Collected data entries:
[Start of Attachment]

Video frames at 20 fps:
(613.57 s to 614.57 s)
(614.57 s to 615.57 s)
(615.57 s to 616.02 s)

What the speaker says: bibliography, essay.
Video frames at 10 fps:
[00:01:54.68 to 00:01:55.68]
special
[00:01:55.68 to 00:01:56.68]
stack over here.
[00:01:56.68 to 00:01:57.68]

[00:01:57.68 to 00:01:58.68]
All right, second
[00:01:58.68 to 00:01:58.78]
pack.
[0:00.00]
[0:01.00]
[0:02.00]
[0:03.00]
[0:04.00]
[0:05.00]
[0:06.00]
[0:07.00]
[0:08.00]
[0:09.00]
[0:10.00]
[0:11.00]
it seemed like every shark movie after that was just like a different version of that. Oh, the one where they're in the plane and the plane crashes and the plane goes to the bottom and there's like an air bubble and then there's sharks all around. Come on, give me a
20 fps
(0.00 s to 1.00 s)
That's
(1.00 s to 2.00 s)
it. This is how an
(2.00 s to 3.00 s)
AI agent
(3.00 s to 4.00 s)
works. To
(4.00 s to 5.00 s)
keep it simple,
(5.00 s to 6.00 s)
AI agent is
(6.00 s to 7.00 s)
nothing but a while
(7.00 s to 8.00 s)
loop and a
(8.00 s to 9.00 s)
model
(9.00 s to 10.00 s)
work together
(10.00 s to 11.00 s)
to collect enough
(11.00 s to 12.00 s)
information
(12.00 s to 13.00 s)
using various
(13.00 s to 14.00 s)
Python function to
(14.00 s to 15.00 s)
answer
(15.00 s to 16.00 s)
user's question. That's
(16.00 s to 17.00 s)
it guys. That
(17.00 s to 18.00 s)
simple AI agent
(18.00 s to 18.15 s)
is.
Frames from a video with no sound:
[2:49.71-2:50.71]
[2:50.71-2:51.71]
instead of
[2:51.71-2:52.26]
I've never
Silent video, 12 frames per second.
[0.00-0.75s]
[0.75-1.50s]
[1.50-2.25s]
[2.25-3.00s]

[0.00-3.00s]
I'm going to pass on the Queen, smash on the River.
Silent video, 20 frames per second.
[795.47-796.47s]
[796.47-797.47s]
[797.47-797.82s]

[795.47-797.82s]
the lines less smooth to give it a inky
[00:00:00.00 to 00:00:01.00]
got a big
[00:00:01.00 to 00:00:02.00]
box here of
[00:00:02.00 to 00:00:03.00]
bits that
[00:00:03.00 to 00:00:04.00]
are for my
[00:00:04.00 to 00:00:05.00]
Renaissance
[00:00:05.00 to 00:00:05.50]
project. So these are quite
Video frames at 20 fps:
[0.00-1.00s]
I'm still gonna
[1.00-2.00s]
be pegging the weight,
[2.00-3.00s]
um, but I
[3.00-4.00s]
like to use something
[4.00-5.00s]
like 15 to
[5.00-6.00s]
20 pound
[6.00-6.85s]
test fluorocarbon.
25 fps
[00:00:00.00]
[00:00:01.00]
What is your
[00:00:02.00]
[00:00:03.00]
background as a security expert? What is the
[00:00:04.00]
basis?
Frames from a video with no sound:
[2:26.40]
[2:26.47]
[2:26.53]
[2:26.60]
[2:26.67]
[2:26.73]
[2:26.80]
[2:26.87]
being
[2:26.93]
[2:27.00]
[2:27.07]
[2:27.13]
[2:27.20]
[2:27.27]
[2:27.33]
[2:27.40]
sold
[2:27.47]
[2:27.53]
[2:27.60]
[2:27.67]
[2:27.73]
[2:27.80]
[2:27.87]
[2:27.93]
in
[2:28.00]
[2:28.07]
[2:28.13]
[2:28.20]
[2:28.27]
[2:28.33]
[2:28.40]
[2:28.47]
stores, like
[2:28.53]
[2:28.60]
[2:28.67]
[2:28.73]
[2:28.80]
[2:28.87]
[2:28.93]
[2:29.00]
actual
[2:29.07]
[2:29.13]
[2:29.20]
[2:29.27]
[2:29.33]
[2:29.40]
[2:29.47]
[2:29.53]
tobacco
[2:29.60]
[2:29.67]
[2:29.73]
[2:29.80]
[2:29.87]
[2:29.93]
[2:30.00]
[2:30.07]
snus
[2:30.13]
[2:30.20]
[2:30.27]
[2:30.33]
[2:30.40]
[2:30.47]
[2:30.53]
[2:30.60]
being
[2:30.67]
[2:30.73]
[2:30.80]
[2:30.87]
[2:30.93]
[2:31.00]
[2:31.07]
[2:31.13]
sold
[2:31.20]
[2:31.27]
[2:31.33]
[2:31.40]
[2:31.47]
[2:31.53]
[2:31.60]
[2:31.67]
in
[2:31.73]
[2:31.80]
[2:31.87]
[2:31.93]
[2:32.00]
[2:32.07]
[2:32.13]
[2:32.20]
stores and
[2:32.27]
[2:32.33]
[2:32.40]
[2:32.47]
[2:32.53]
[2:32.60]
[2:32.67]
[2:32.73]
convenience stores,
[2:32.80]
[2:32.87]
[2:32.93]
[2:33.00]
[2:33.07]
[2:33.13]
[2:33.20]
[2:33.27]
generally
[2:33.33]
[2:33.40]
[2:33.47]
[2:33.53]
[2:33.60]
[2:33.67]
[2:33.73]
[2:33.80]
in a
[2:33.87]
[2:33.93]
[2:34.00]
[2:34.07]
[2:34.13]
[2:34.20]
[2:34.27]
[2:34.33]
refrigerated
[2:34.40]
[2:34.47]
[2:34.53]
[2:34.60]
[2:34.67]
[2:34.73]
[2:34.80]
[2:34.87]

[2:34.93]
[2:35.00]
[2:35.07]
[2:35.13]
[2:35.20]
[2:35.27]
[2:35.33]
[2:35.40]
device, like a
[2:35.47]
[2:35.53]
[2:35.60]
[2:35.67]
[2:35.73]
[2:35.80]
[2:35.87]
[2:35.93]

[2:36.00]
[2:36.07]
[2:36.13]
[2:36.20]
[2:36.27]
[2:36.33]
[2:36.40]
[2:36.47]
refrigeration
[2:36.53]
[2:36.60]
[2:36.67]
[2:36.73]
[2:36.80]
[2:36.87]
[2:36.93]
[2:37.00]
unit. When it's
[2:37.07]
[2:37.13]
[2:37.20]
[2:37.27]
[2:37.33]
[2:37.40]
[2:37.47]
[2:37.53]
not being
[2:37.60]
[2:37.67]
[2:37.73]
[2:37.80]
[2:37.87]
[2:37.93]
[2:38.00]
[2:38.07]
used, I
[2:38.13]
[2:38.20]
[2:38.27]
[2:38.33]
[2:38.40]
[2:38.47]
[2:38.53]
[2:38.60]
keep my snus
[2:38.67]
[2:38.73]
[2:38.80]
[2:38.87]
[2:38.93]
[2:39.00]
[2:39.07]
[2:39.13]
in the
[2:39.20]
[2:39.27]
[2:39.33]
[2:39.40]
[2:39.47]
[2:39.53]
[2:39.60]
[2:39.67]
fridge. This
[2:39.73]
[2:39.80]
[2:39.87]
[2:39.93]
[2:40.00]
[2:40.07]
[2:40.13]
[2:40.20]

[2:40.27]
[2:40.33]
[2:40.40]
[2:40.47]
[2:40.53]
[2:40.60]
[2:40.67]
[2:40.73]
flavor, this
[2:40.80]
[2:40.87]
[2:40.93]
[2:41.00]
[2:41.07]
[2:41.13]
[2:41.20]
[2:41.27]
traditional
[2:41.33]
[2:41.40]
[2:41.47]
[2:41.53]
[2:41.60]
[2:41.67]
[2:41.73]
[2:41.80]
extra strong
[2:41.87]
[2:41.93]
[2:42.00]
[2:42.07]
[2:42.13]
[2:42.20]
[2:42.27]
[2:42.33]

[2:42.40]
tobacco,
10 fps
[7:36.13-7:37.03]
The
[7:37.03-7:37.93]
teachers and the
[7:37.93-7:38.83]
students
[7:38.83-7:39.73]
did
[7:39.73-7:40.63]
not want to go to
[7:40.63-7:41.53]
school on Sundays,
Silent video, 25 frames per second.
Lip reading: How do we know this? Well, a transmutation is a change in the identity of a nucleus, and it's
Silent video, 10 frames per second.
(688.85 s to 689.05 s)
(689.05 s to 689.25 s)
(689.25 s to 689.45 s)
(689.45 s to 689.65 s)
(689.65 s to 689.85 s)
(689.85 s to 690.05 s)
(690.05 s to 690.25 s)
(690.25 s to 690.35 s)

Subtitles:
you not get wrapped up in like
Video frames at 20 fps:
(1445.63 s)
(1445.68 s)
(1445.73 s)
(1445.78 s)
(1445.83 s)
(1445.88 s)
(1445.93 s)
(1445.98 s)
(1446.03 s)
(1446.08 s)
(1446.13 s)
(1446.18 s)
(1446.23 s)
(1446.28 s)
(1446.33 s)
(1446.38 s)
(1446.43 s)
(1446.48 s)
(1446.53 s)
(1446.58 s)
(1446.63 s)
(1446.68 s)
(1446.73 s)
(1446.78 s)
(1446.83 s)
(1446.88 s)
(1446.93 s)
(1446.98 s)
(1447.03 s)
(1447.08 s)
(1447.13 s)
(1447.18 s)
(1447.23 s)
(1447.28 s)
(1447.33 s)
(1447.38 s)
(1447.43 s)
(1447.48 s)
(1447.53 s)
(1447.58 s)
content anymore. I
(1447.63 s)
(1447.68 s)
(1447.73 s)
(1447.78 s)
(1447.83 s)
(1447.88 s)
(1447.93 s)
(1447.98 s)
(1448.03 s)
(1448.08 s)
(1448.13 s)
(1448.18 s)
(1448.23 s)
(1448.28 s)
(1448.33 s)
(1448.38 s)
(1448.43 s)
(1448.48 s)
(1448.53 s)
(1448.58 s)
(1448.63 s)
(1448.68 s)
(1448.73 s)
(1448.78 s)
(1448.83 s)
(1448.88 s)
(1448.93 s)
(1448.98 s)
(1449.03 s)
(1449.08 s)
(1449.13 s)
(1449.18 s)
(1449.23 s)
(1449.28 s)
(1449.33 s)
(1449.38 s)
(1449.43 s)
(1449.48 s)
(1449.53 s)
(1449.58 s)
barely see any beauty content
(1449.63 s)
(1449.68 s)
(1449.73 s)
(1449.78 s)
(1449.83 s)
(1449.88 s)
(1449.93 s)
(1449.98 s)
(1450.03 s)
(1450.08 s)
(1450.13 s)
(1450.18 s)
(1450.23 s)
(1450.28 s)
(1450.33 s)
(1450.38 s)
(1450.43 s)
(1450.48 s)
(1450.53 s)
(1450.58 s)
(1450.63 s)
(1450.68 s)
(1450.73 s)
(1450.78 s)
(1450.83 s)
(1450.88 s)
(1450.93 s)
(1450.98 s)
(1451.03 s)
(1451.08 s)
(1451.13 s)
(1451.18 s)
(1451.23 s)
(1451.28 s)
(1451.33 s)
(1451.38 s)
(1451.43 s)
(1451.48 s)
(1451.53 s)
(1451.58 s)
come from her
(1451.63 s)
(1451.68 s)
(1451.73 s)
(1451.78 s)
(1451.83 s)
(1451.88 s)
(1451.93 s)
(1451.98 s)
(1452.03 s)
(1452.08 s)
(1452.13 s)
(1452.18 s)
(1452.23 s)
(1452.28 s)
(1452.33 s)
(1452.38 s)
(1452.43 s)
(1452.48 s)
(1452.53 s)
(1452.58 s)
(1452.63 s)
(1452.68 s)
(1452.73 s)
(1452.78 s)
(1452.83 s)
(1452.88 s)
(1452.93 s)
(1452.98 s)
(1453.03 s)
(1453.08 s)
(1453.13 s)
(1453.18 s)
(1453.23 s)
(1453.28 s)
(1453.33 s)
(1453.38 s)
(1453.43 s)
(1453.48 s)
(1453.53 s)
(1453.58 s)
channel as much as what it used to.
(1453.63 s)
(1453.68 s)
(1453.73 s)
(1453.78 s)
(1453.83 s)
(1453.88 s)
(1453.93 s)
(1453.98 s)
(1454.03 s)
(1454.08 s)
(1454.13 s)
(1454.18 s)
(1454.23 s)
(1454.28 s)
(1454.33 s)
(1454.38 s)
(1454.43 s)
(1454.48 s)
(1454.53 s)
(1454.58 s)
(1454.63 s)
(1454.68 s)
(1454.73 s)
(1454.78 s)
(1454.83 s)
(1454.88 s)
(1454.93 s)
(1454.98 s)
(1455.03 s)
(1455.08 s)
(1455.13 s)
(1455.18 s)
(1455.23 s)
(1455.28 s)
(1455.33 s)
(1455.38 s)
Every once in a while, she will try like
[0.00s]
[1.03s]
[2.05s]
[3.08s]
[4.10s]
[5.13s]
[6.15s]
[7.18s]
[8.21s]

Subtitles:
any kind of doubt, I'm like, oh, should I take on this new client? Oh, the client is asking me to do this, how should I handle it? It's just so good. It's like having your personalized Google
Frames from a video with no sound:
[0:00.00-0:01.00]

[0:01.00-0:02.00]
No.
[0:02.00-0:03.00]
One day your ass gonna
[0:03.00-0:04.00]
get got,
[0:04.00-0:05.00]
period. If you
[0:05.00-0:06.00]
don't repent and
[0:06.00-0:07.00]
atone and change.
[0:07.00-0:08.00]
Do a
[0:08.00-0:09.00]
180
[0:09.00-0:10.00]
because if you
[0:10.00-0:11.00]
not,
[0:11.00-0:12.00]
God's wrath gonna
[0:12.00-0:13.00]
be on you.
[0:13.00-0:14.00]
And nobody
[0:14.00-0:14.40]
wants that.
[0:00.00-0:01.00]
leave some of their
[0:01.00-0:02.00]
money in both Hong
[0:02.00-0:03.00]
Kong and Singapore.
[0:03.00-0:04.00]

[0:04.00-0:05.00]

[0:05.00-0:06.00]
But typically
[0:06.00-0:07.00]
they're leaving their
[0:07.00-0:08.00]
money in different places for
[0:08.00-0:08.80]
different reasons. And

[End of Attachment]

### What to do
In the data above, find the line with "(1449.48 s)" and the line with "(1453.48 s)". Retype both, plus every line between them, exactly.

### Reply to the exercise
(1449.48 s)
(1449.53 s)
(1449.58 s)
barely see any beauty content
(1449.63 s)
(1449.68 s)
(1449.73 s)
(1449.78 s)
(1449.83 s)
(1449.88 s)
(1449.93 s)
(1449.98 s)
(1450.03 s)
(1450.08 s)
(1450.13 s)
(1450.18 s)
(1450.23 s)
(1450.28 s)
(1450.33 s)
(1450.38 s)
(1450.43 s)
(1450.48 s)
(1450.53 s)
(1450.58 s)
(1450.63 s)
(1450.68 s)
(1450.73 s)
(1450.78 s)
(1450.83 s)
(1450.88 s)
(1450.93 s)
(1450.98 s)
(1451.03 s)
(1451.08 s)
(1451.13 s)
(1451.18 s)
(1451.23 s)
(1451.28 s)
(1451.33 s)
(1451.38 s)
(1451.43 s)
(1451.48 s)
(1451.53 s)
(1451.58 s)
come from her
(1451.63 s)
(1451.68 s)
(1451.73 s)
(1451.78 s)
(1451.83 s)
(1451.88 s)
(1451.93 s)
(1451.98 s)
(1452.03 s)
(1452.08 s)
(1452.13 s)
(1452.18 s)
(1452.23 s)
(1452.28 s)
(1452.33 s)
(1452.38 s)
(1452.43 s)
(1452.48 s)
(1452.53 s)
(1452.58 s)
(1452.63 s)
(1452.68 s)
(1452.73 s)
(1452.78 s)
(1452.83 s)
(1452.88 s)
(1452.93 s)
(1452.98 s)
(1453.03 s)
(1453.08 s)
(1453.13 s)
(1453.18 s)
(1453.23 s)
(1453.28 s)
(1453.33 s)
(1453.38 s)
(1453.43 s)
(1453.48 s)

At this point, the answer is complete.